If you are thinking about applying for Social Security benefits you may be wondering whether taking them early is as wise as waiting to collect a bigger check. As with many retirement planning questions, the answer depends on your unique circumstances. Does an objective look at the math offer a compelling argument either way?
Social Security Benefits and Full Retirement Age
Before we crunch the numbers, let’s look at the factors that go into the calculation.
Social Security had for decades referred to age 65 as normal retirement age. The definition is a little different now. Today it’s called Full Retirement Age (FRA) and it’s a moving target.
Here’s what FRA is if you were born:
- between 1943 and 1954 – 66
- between 1955 and 1959 – 66 and change
- in 1960 or later – 67
Starting with those born in 1955, FRA is 66 and two months. Add an additional two months for each year after that until you get to 1959. FRA for those born in 1959 is 66 and 10 months. Straightforward, right?
Okay, on to the math…
Numbers Don’t lie – Neither do They Answer any Questions
To determine whether it makes sense to apply for Social Security benefits early or to delay them requires an understanding of the numbers that go into the equation. And here’s why FRA matters.
It’s the age at which you are entitled to your (wait for it) full benefit.
If you take Social Security early, the amount you receive will be discounted. Now, the flipside is that if you delay, your benefit increases. Let’s look at an example.
According to the Social Security Administration, a 62 year old (entitled to the maximum monthly benefit) retiring in 2021 would receive $2,324.1 If this person waits until FRA at 66, then the amount jumps to $2,841. Waiting until age 70 takes the payment to $3,895.
So, the numbers don’t lie. Waiting until age 70 yields the highest monthly benefit. But does that mean you should always wait? If you wait, you miss a bunch of payments.

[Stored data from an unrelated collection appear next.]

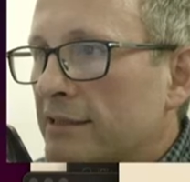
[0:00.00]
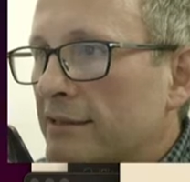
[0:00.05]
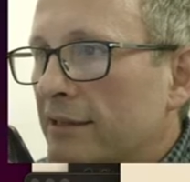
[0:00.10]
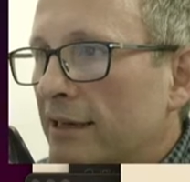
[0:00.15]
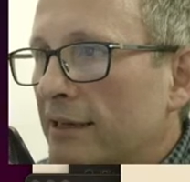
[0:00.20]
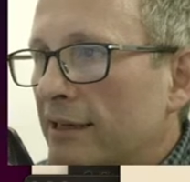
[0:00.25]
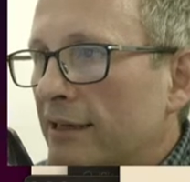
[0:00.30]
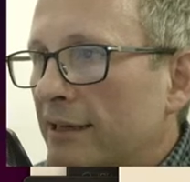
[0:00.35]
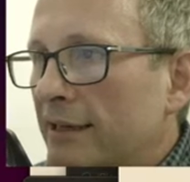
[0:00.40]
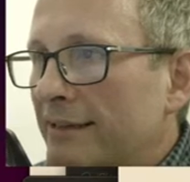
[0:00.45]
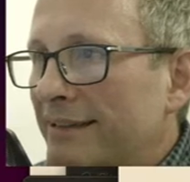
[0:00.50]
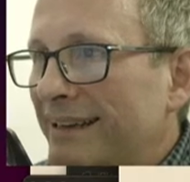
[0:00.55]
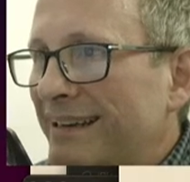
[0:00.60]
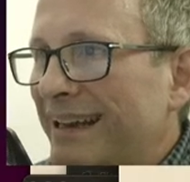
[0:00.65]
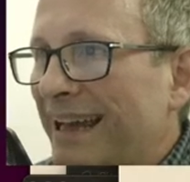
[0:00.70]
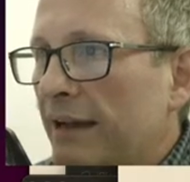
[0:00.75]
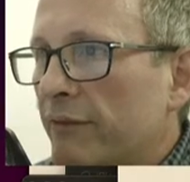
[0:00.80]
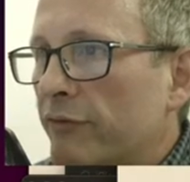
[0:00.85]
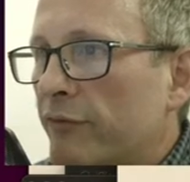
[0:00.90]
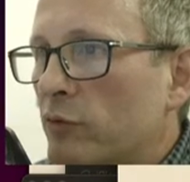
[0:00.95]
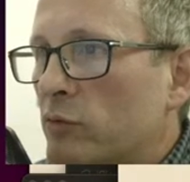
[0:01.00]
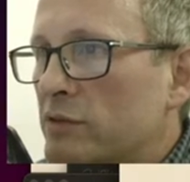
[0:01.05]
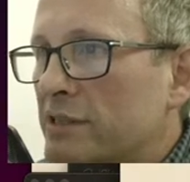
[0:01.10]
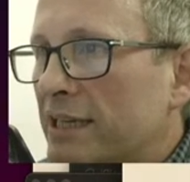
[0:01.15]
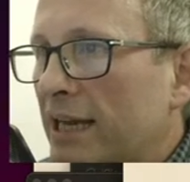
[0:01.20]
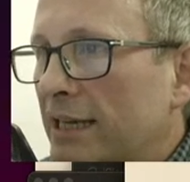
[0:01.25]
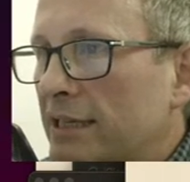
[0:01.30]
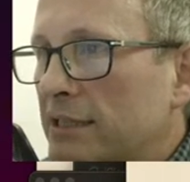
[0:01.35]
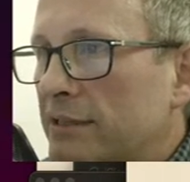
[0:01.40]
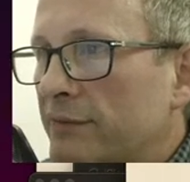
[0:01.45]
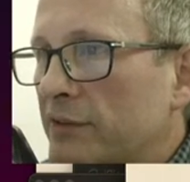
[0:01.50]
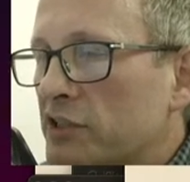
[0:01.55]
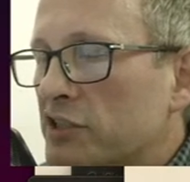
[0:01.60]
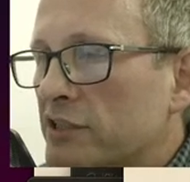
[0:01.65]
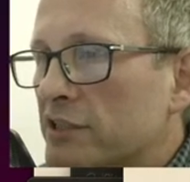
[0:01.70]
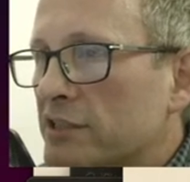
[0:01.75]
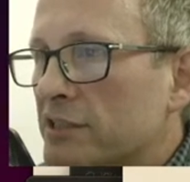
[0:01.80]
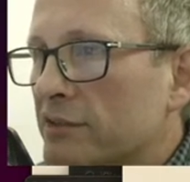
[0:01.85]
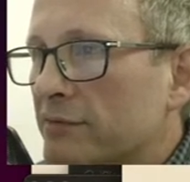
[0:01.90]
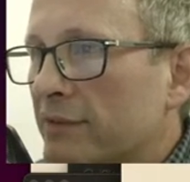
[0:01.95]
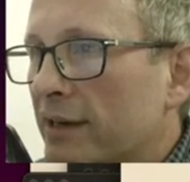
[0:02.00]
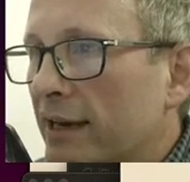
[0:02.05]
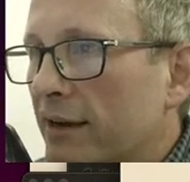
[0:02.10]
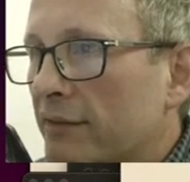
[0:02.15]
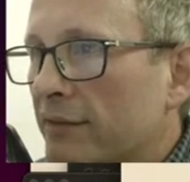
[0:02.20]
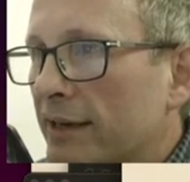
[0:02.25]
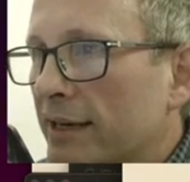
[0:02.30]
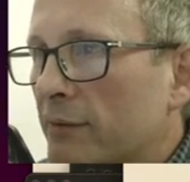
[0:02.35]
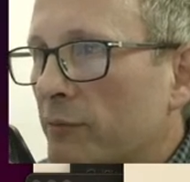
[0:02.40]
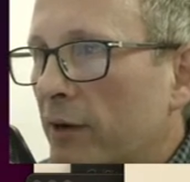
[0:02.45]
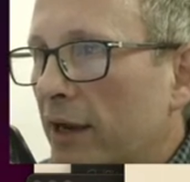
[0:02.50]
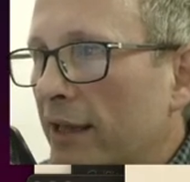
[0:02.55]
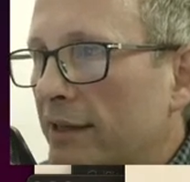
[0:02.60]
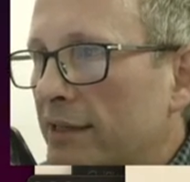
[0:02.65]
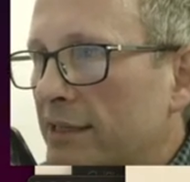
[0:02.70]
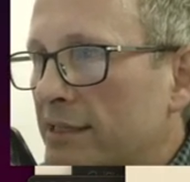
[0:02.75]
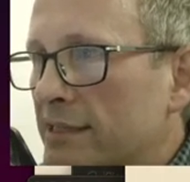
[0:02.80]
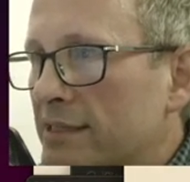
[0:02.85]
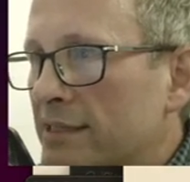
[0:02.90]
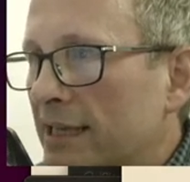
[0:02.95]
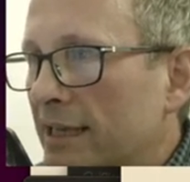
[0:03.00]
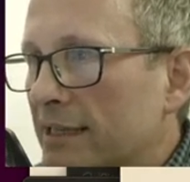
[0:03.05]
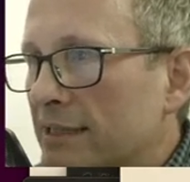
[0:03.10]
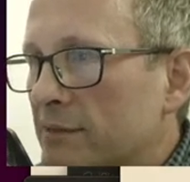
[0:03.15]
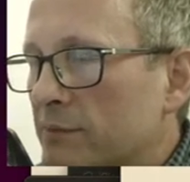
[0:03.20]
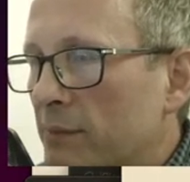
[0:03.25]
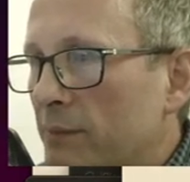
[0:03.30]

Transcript: that it did have 48 divisions around it, where these things were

Here’s what the cumulative benefit (including a modest cost of living adjustment) would be at age 80 assuming benefits start at 62, 66 or 70.2
Start at Age 62: 596,681
Start at Age 66: 560,642
Start at Age 70: 548,897
So, now it appears that delaying doesn’t add up. Here again, the number don’t lie. But they don’t tell the whole story.
What Other Variables are There?
The first thing to think about is how this decision might affect your spouse.

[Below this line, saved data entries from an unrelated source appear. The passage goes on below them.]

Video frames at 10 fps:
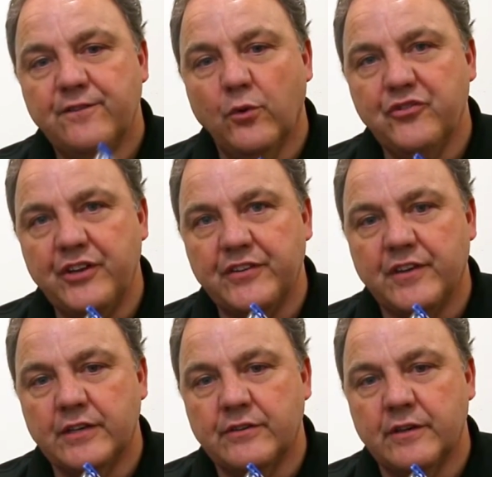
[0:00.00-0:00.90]

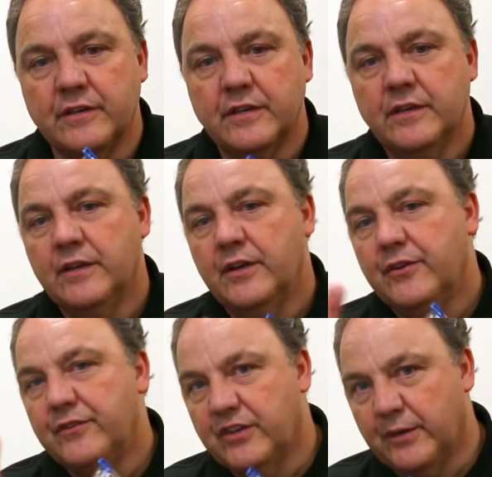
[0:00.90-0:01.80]
4600
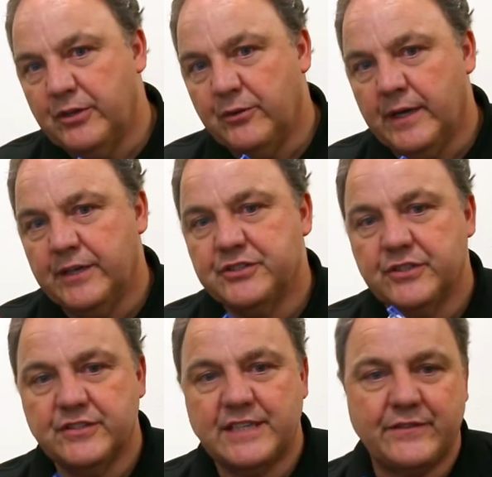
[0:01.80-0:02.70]

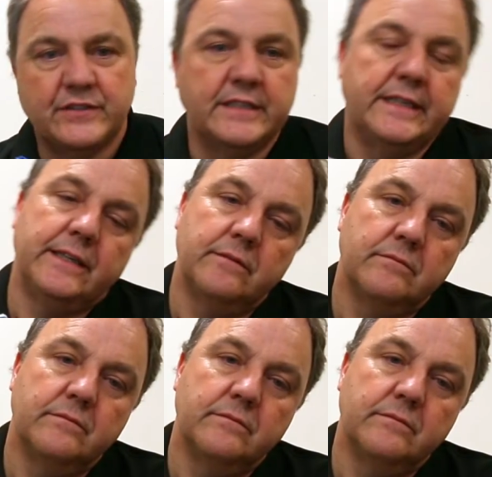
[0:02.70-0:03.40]
WH7D,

If you collect Social Security before FRA, your spouse’s survival payout will be reduced. Under normal circumstances a survivor receives half of what the spouse got. If you start at age 62, the normal survival benefit (50%) will be further reduced by nearly a third.
Then there’s the question about what you’ll be doing between age 62 and age 70. If you keep working your benefit may be reduced based on your earnings. If you make more than $18,960, then every $2.00 over that amount will reduce your Social Security benefit by $1.00.
If you make $50,000, then your benefit will be reduced by $15,520 (50,000 – 18,960 = 31,040 ÷ 2).
Then, there’s the real big one. What if you live longer?
By the time you reach 84, the cumulative benefit of waiting until 70 eclipses the two earlier start dates. It never looks back. Here’s what that looks like at age 90:
Start at Age 62: 974,721
Start at Age 66: 999,512
Start at Age 70: 1,120,289
And finally, you definitely need to take your personal situation into consideration. Your health and other personal circumstances are much more important than the mathematics behind the decision of when to take benefits. Having a solid retirement plan in place will also help.
Consult your Financial Advisor to establish a plan that meets your needs and helps guide you toward a financially secure retirement.
1 Source: Social Security Administration website: Benefit Examples For Workers With Maximum-Taxable Earnings.
2 2020-2021 COLA was 1.3 percent. Source: Social Security Administration website: Latest Cost-Of-Living Adjustment.